- [Task directions]:
Starting at the first line of the entries below, please return exactly each line up to and including the one with "[0.00-9.30s]"; pictures stay out.

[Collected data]
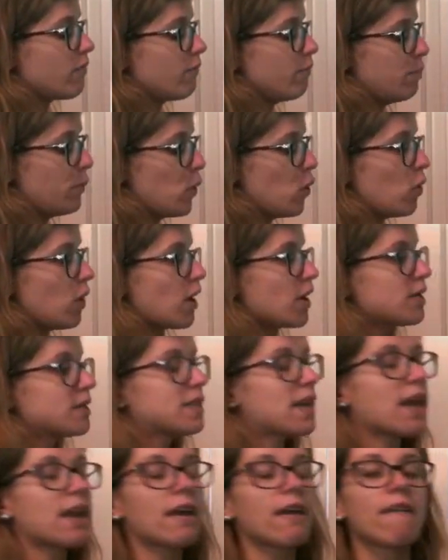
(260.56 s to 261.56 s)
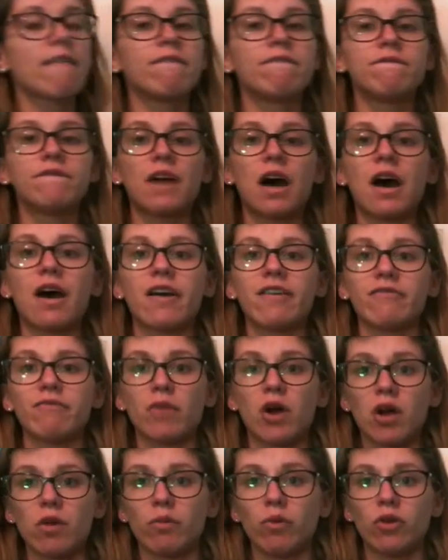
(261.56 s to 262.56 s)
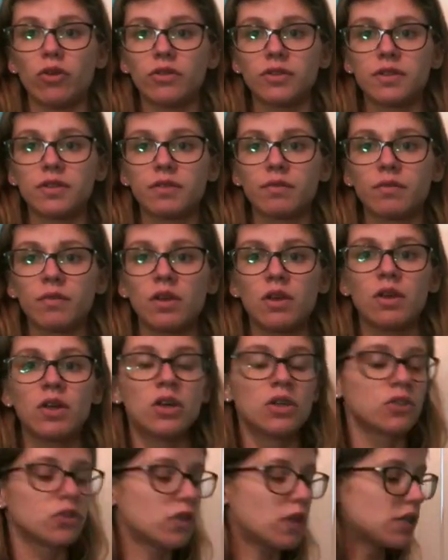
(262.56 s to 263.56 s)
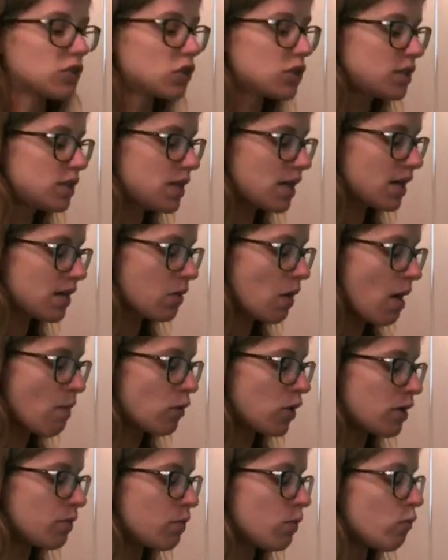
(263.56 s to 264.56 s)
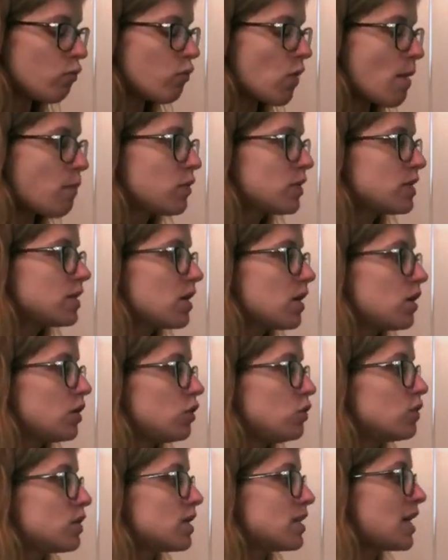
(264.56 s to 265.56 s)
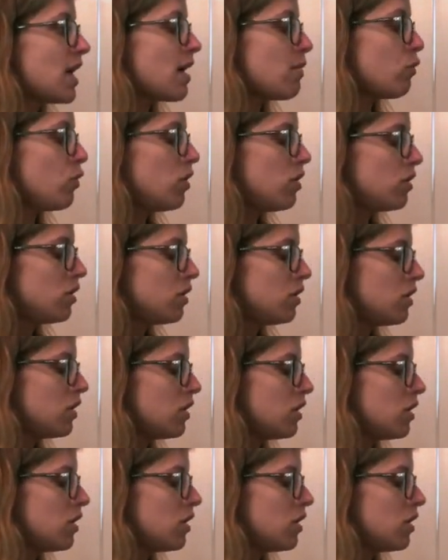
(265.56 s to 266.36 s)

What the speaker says: Bolar is getting 5 marbles. So let's just think I'm going to use a table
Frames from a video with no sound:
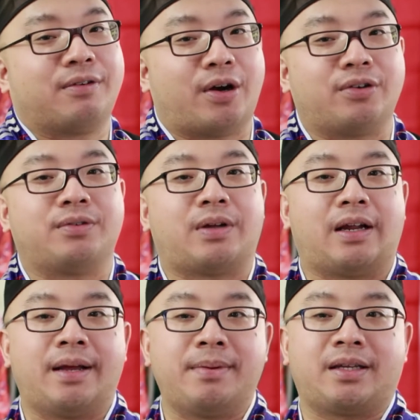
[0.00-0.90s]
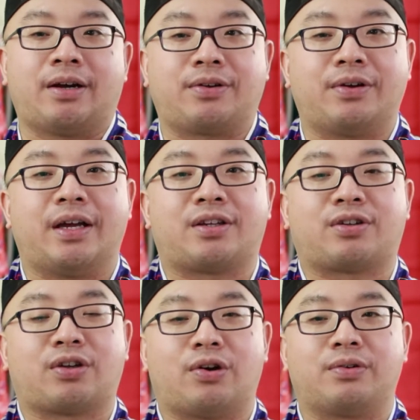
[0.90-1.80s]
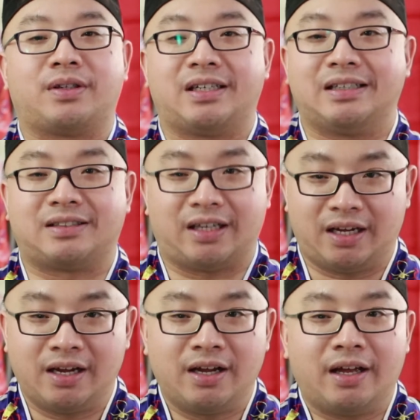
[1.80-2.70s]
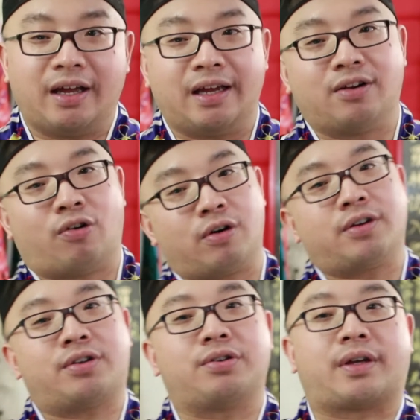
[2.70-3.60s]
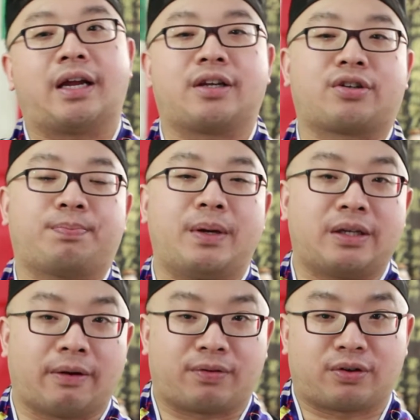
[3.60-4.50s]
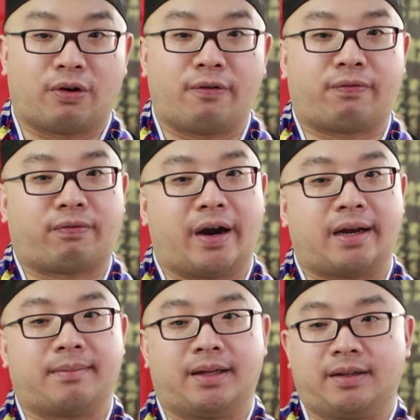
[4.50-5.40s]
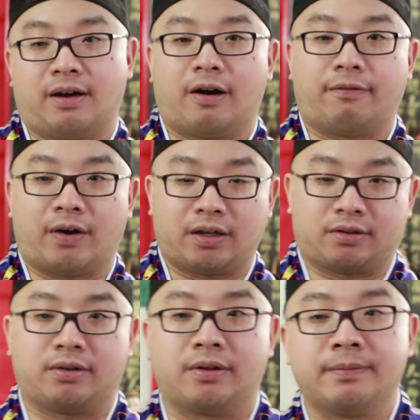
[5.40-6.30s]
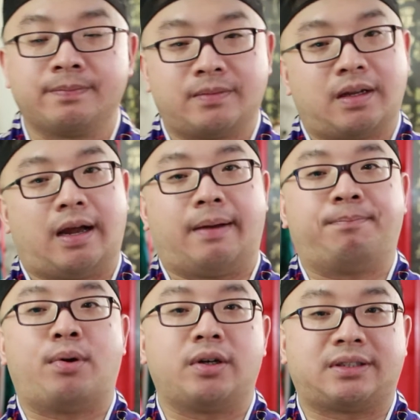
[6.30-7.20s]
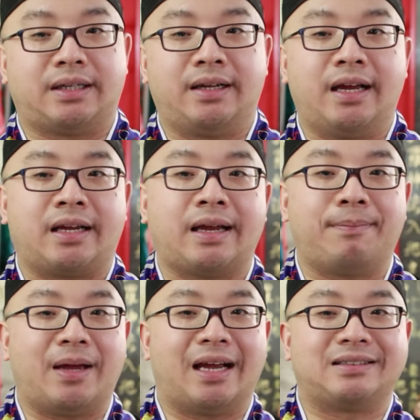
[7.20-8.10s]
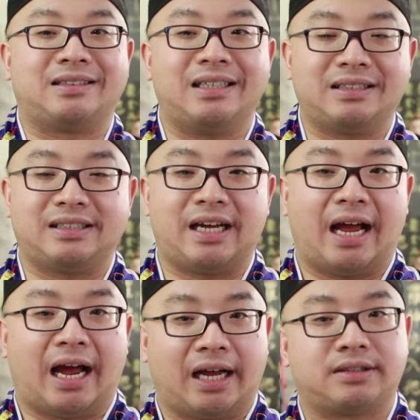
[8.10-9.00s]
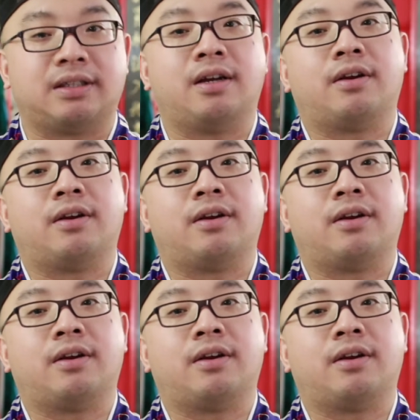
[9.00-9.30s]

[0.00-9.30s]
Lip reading: Well, let me tell you, it's so easy. In order to get a piece of soul fragment of other person, it can be as easy as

- [Solution to this task]:
(260.56 s to 261.56 s)
(261.56 s to 262.56 s)
(262.56 s to 263.56 s)
(263.56 s to 264.56 s)
(264.56 s to 265.56 s)
(265.56 s to 266.36 s)

What the speaker says: Bolar is getting 5 marbles. So let's just think I'm going to use a table
Frames from a video with no sound:
[0.00-0.90s]
[0.90-1.80s]
[1.80-2.70s]
[2.70-3.60s]
[3.60-4.50s]
[4.50-5.40s]
[5.40-6.30s]
[6.30-7.20s]
[7.20-8.10s]
[8.10-9.00s]
[9.00-9.30s]

[0.00-9.30s]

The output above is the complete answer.